::: Data extract

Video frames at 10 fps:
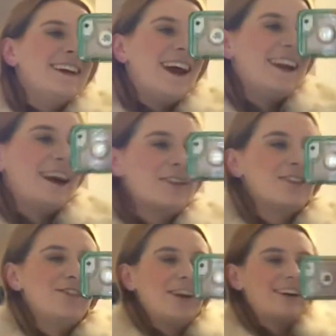And I was
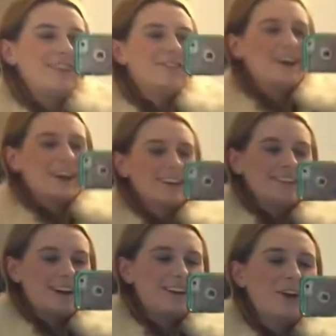very, very
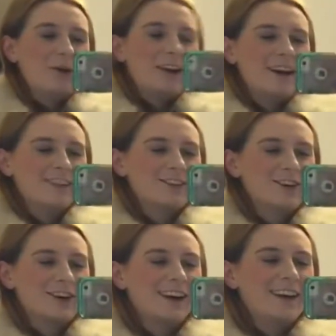excited when I
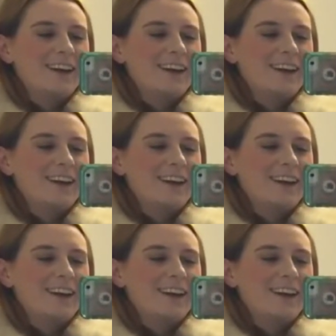saw it.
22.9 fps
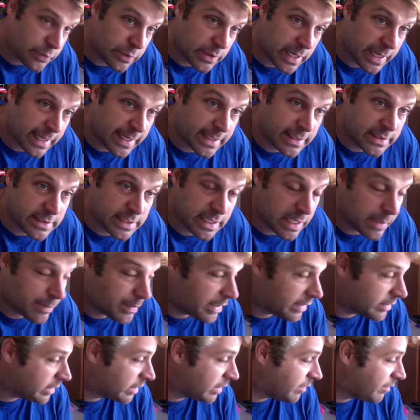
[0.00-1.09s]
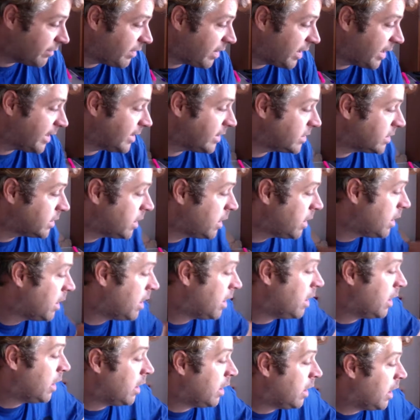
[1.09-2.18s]
what I can say about the device.
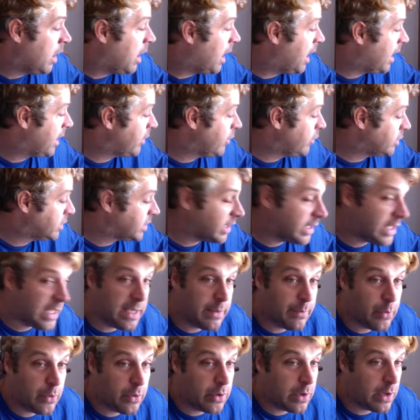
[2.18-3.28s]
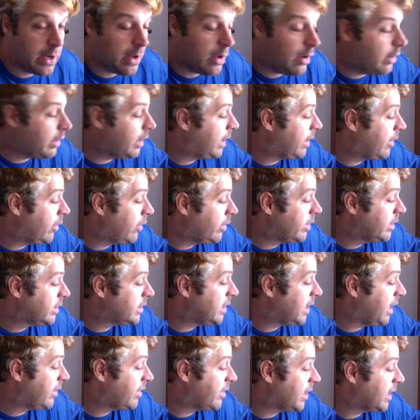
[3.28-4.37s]
I use the keyboard a lot, and
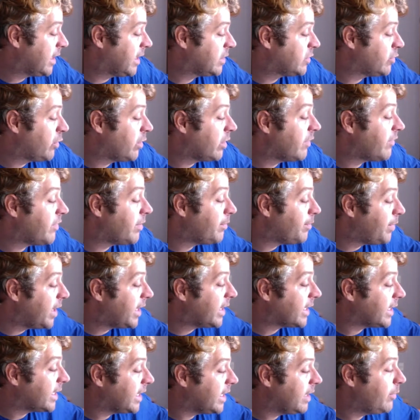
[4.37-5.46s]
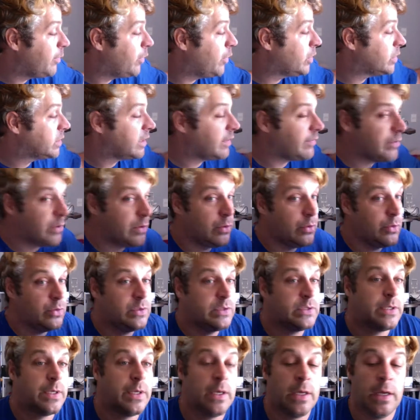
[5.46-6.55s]
honestly, I think it's one of the better keyboards I've
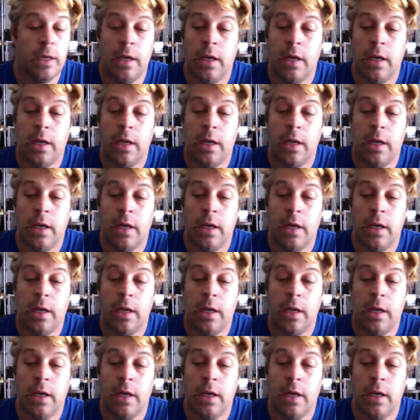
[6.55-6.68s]
used.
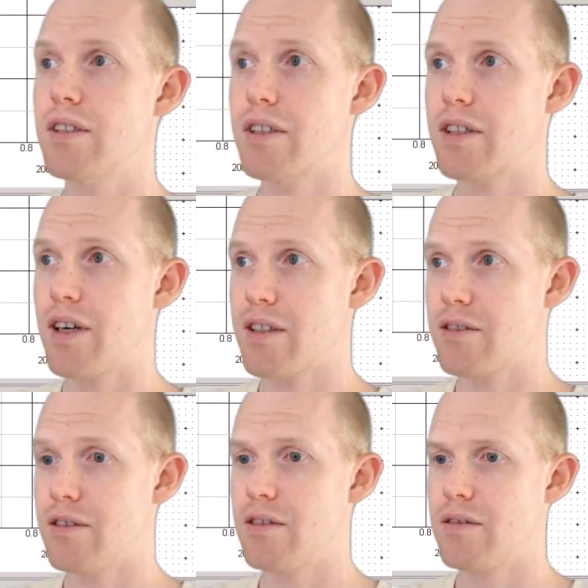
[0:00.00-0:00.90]
the
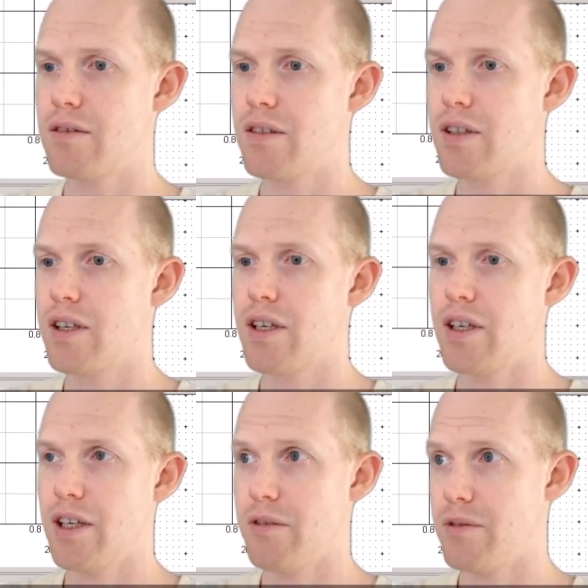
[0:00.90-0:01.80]
console,
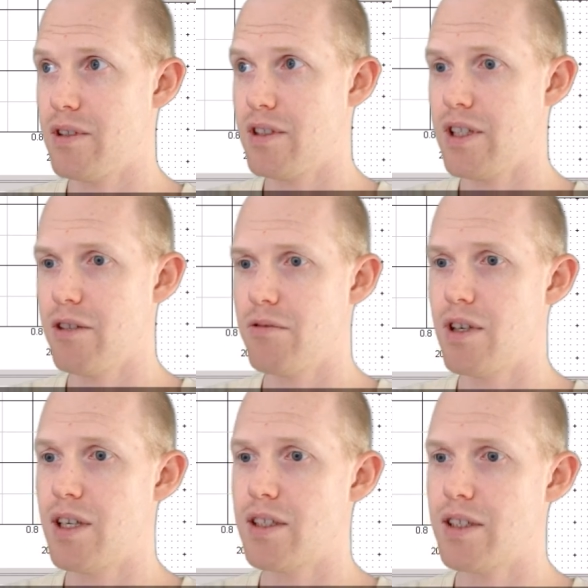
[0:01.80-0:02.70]
and we'll just say
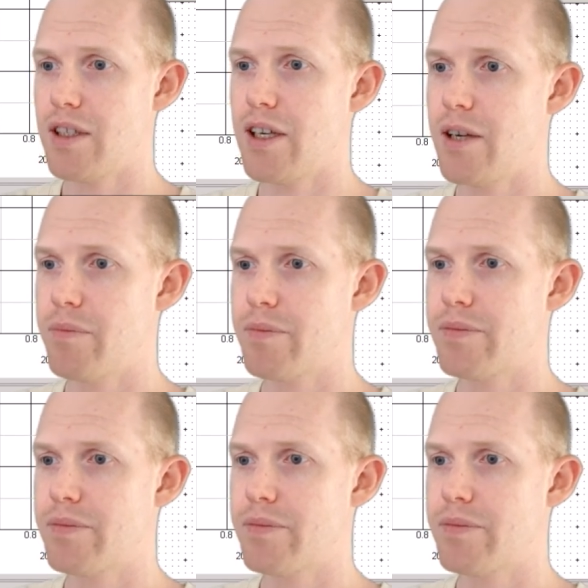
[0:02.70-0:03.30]
run time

::::::

> _Prompt_
Would you retype the lines from the line containing "[6.55-6.68s]" to the final line of the entries above, exactly as given and without pictures?

> _Output of the task_
[6.55-6.68s]
used.
[0:00.00-0:00.90]
the
[0:00.90-0:01.80]
console,
[0:01.80-0:02.70]
and we'll just say
[0:02.70-0:03.30]
run time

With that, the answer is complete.